DIRECTIONS: Look below for the line containing "[0:00.00-0:00.90]"; from there, print each line exactly up to and including the line containing "Lip reading: And", and stop.

Dataset entries:
──────

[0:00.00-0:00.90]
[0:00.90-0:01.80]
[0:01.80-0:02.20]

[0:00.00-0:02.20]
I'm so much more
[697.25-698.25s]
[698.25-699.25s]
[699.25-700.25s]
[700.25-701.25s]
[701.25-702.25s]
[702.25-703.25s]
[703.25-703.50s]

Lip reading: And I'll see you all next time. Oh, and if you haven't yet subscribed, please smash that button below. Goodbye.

──────

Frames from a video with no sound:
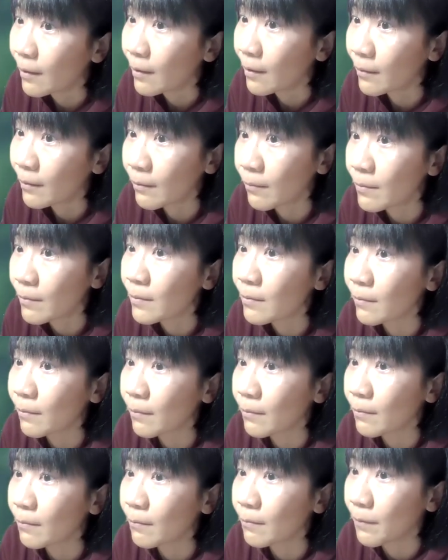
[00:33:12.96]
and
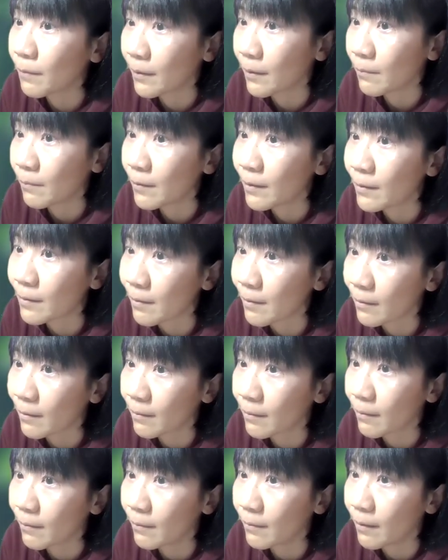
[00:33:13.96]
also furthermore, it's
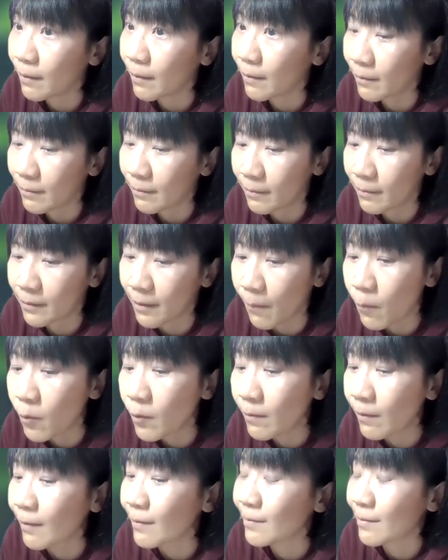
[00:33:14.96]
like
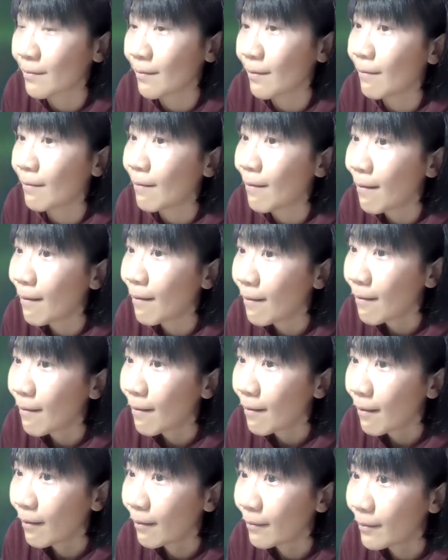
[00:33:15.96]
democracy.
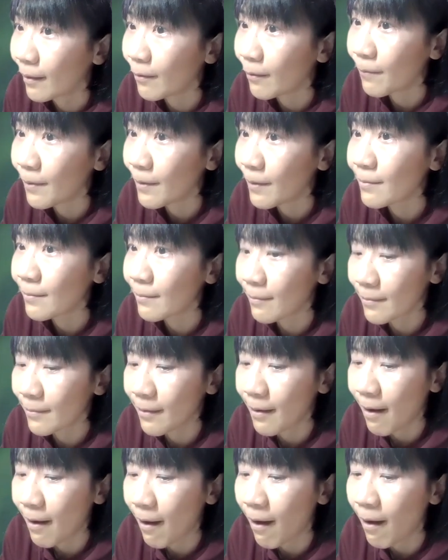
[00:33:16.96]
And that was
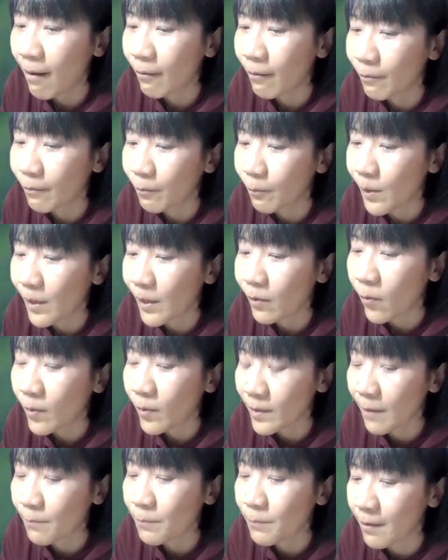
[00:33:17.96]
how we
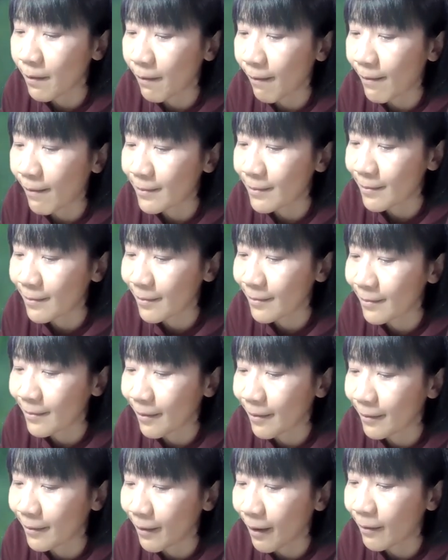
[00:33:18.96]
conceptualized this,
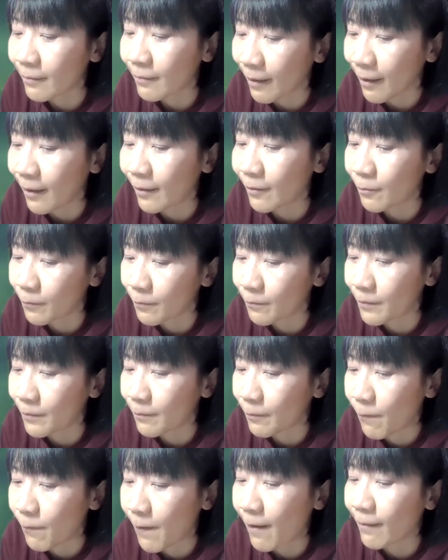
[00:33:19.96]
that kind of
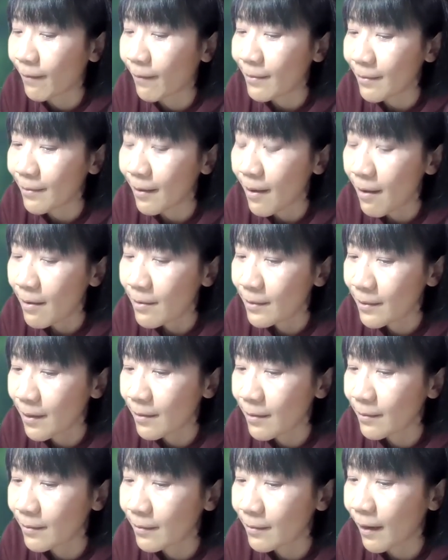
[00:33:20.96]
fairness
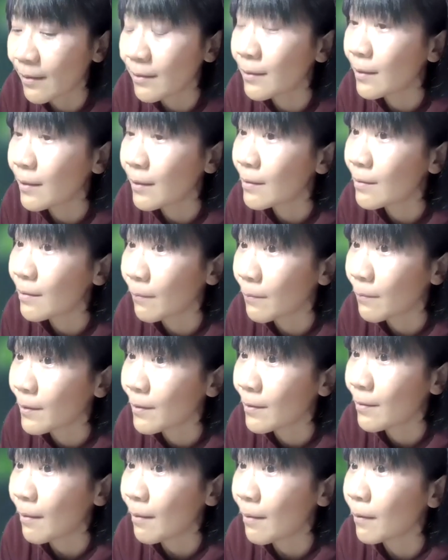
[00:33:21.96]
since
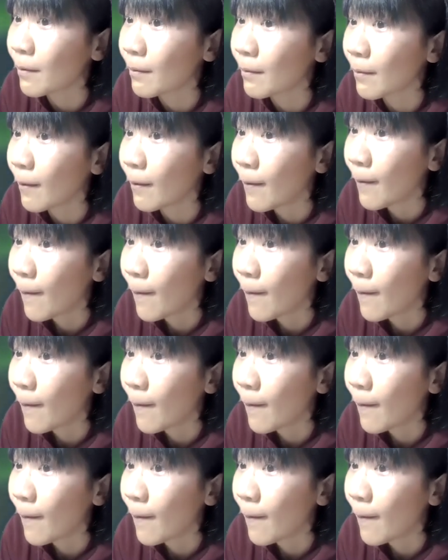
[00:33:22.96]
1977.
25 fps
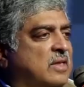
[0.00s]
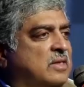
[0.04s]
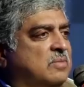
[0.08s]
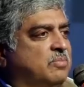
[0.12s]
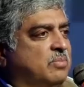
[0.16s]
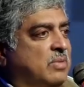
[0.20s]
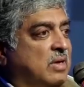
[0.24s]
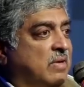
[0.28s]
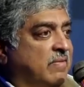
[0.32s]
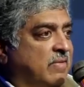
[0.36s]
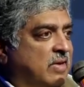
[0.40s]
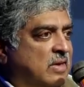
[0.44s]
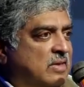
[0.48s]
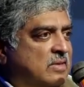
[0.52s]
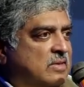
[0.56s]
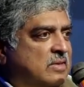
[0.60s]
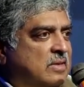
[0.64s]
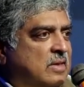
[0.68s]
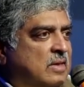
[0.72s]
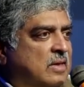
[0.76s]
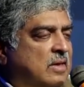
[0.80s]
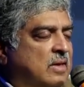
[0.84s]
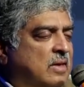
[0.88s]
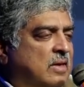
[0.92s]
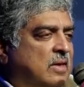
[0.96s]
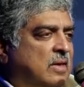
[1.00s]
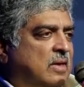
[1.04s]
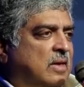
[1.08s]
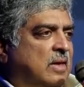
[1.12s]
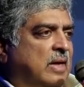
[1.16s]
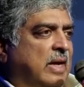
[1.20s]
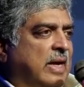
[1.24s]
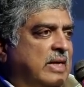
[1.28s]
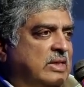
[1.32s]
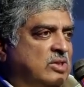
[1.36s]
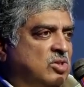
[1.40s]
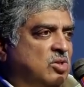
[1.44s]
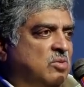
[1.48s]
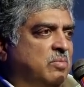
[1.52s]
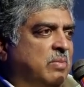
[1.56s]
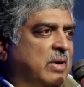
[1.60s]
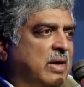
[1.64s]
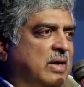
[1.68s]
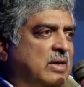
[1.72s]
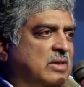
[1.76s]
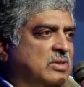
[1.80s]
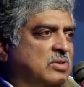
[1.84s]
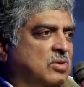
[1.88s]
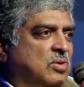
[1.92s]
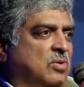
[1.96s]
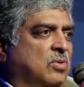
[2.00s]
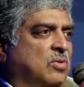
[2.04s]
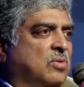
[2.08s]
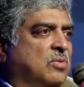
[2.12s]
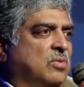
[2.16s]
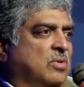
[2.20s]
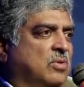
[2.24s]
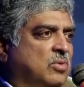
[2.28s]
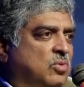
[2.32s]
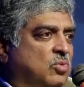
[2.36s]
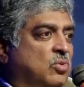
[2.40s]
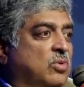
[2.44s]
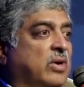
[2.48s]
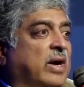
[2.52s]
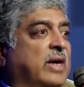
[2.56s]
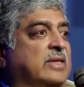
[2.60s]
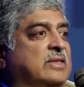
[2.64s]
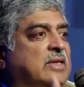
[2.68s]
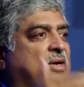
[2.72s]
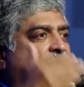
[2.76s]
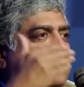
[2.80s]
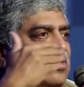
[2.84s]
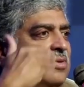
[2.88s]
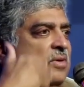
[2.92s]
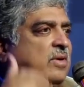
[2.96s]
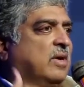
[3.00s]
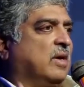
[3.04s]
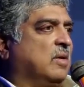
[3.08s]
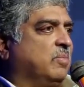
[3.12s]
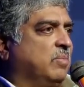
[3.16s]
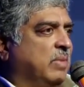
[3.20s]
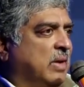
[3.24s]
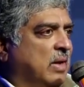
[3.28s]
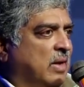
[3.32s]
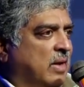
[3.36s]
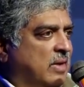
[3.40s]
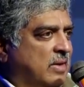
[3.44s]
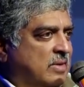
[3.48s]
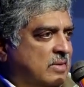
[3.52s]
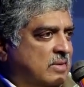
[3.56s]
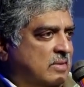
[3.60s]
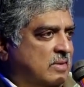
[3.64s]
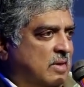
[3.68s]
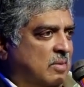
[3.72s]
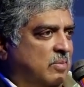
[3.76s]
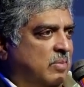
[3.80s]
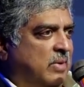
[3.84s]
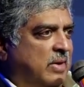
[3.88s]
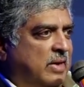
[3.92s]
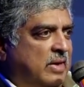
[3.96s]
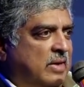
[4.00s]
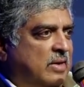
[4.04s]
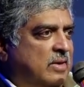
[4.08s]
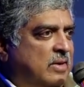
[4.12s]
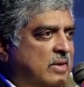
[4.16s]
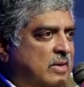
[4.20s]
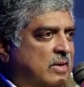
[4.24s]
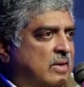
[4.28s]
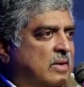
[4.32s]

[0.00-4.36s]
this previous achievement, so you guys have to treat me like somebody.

──────

WRITTEN SOLUTION:
[0:00.00-0:00.90]
[0:00.90-0:01.80]
[0:01.80-0:02.20]

[0:00.00-0:02.20]
I'm so much more
[697.25-698.25s]
[698.25-699.25s]
[699.25-700.25s]
[700.25-701.25s]
[701.25-702.25s]
[702.25-703.25s]
[703.25-703.50s]

Lip reading: And I'll see you all next time. Oh, and if you haven't yet subscribed, please smash that button below. Goodbye.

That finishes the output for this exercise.